_Source material:_
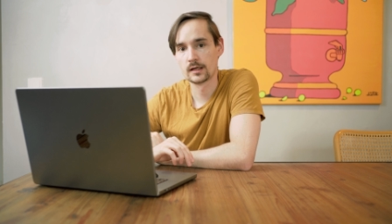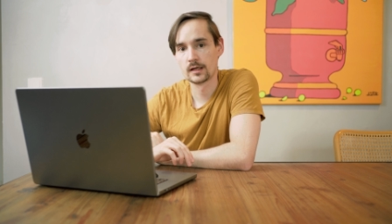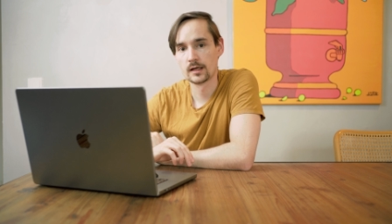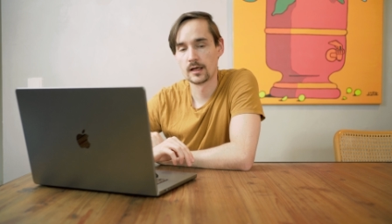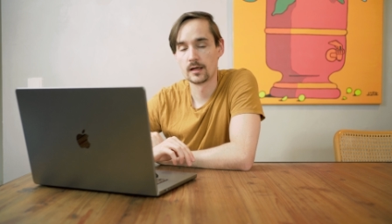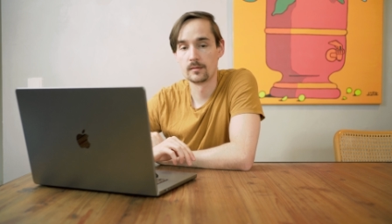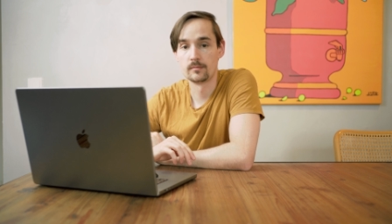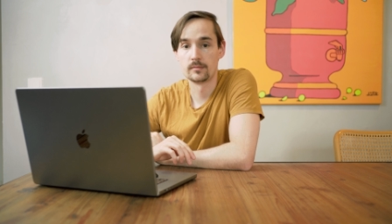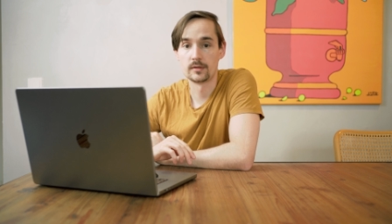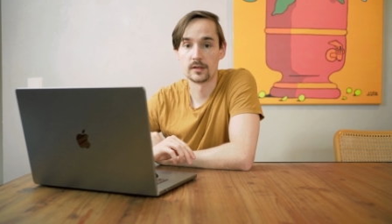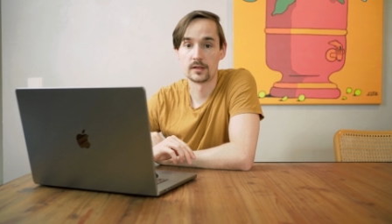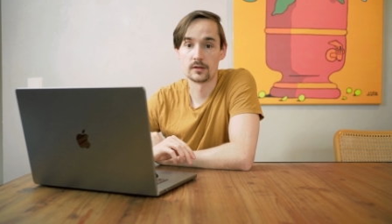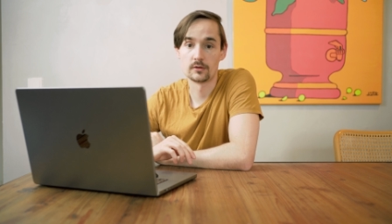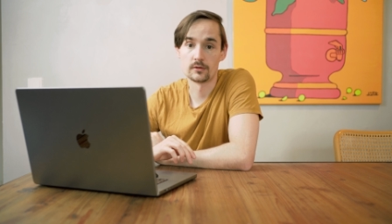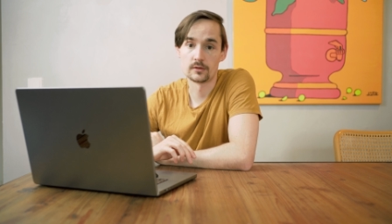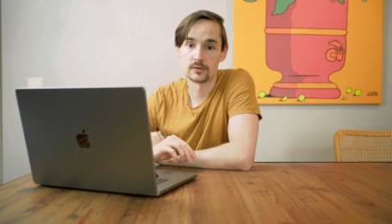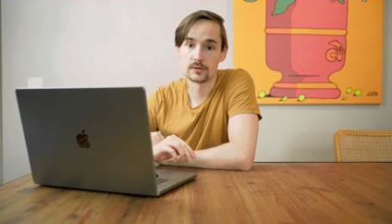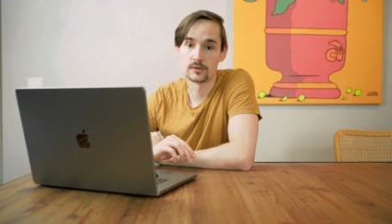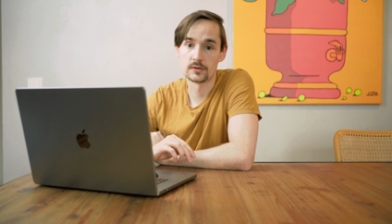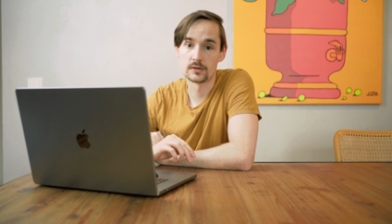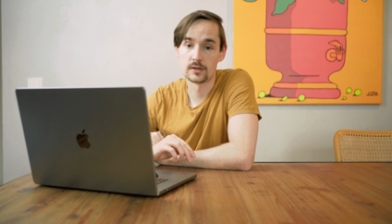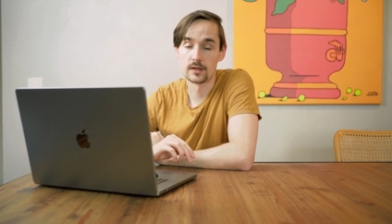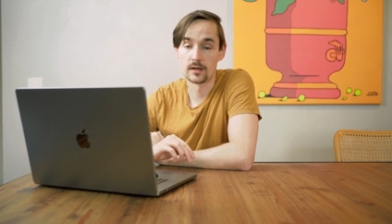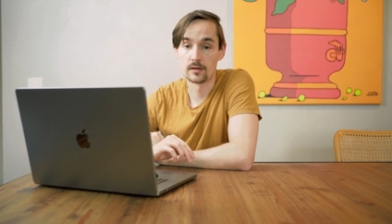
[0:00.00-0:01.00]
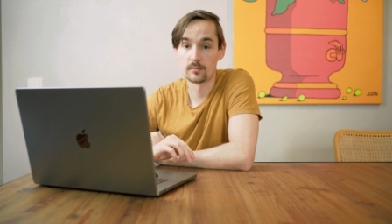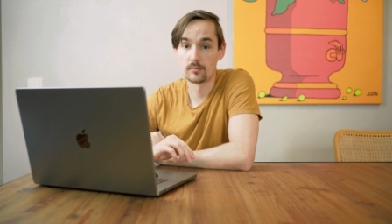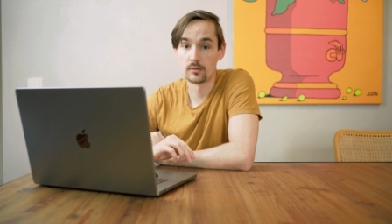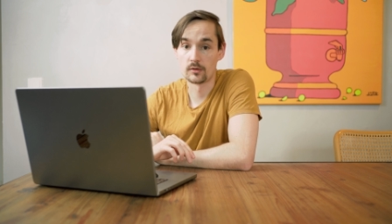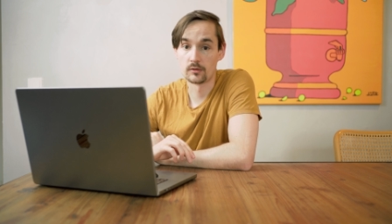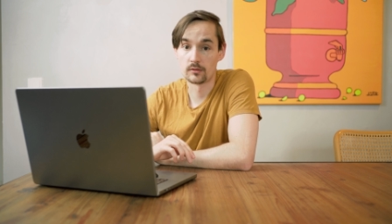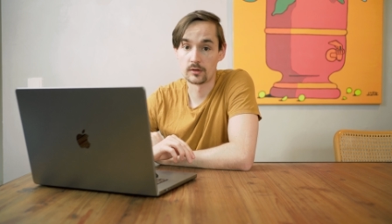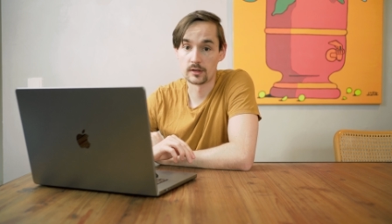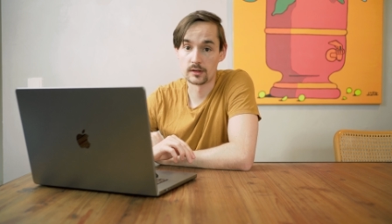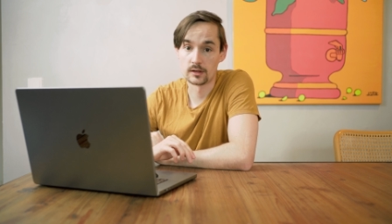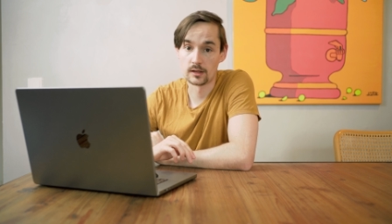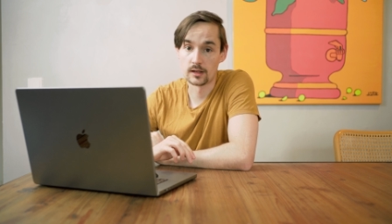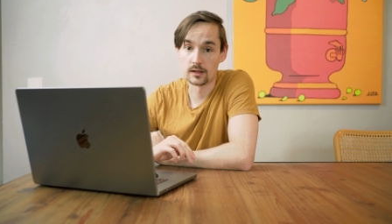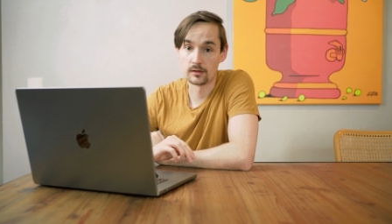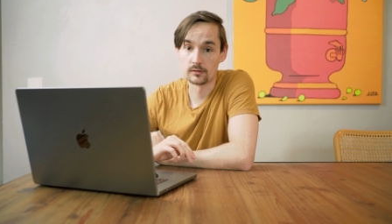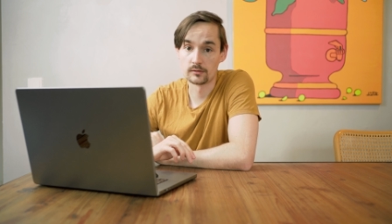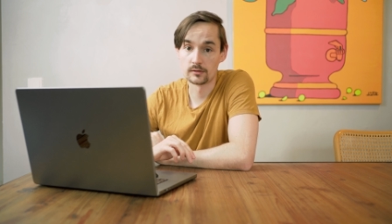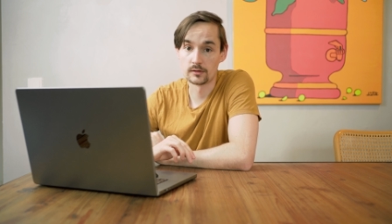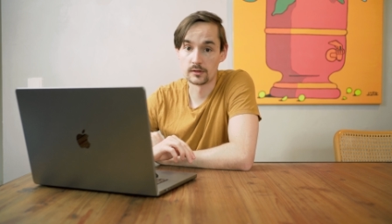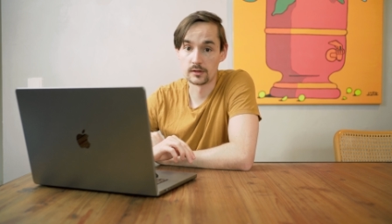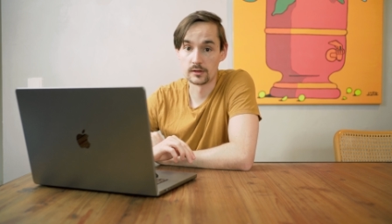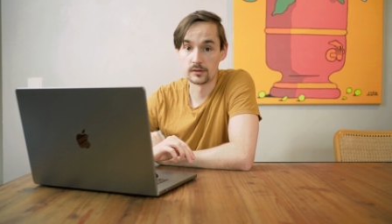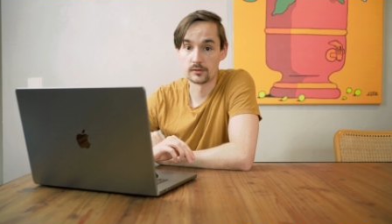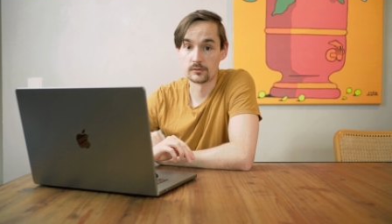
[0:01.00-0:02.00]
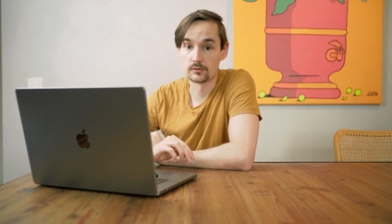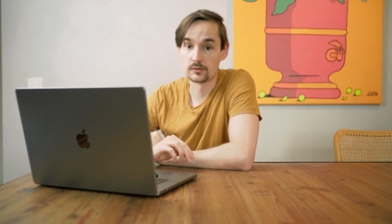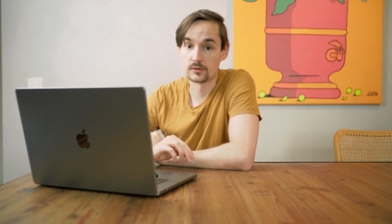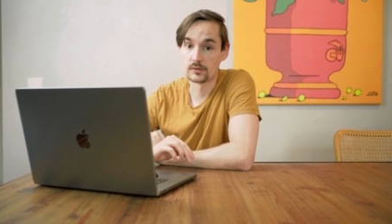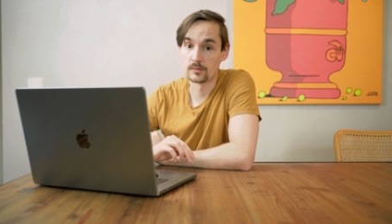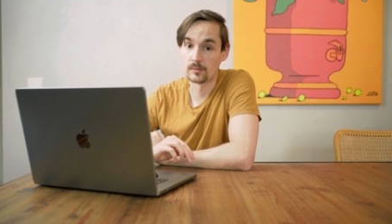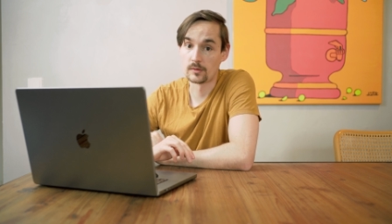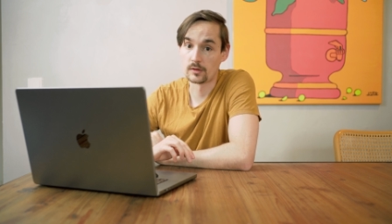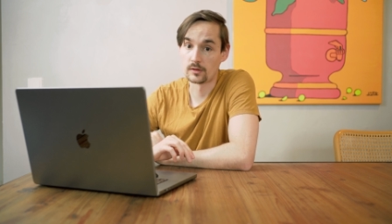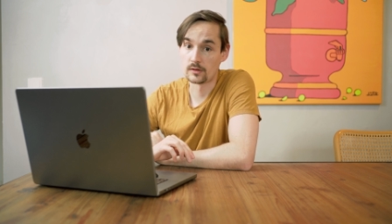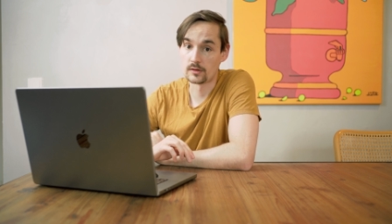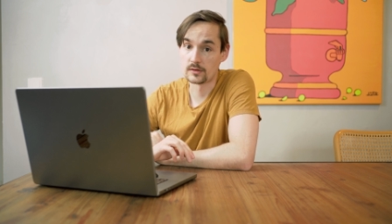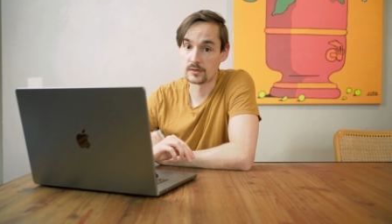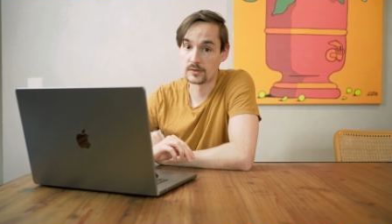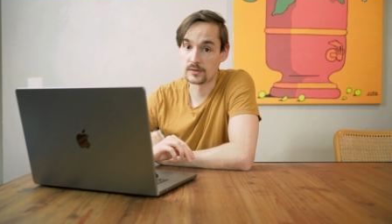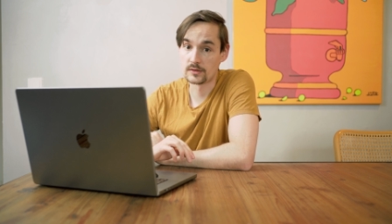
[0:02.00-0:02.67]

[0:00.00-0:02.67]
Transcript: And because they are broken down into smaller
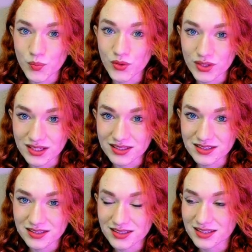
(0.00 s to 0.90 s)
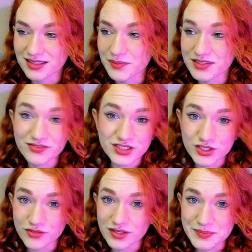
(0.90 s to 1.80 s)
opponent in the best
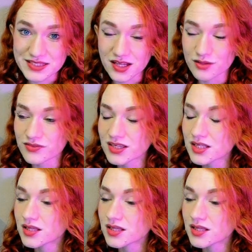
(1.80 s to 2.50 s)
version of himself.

_Exercise details:_ Print the records verbatim, without pictures.

_Answer below:_
[0:00.00-0:01.00]
[0:01.00-0:02.00]
[0:02.00-0:02.67]

[0:00.00-0:02.67]
Transcript: And because they are broken down into smaller
(0.00 s to 0.90 s)
(0.90 s to 1.80 s)
opponent in the best
(1.80 s to 2.50 s)
version of himself.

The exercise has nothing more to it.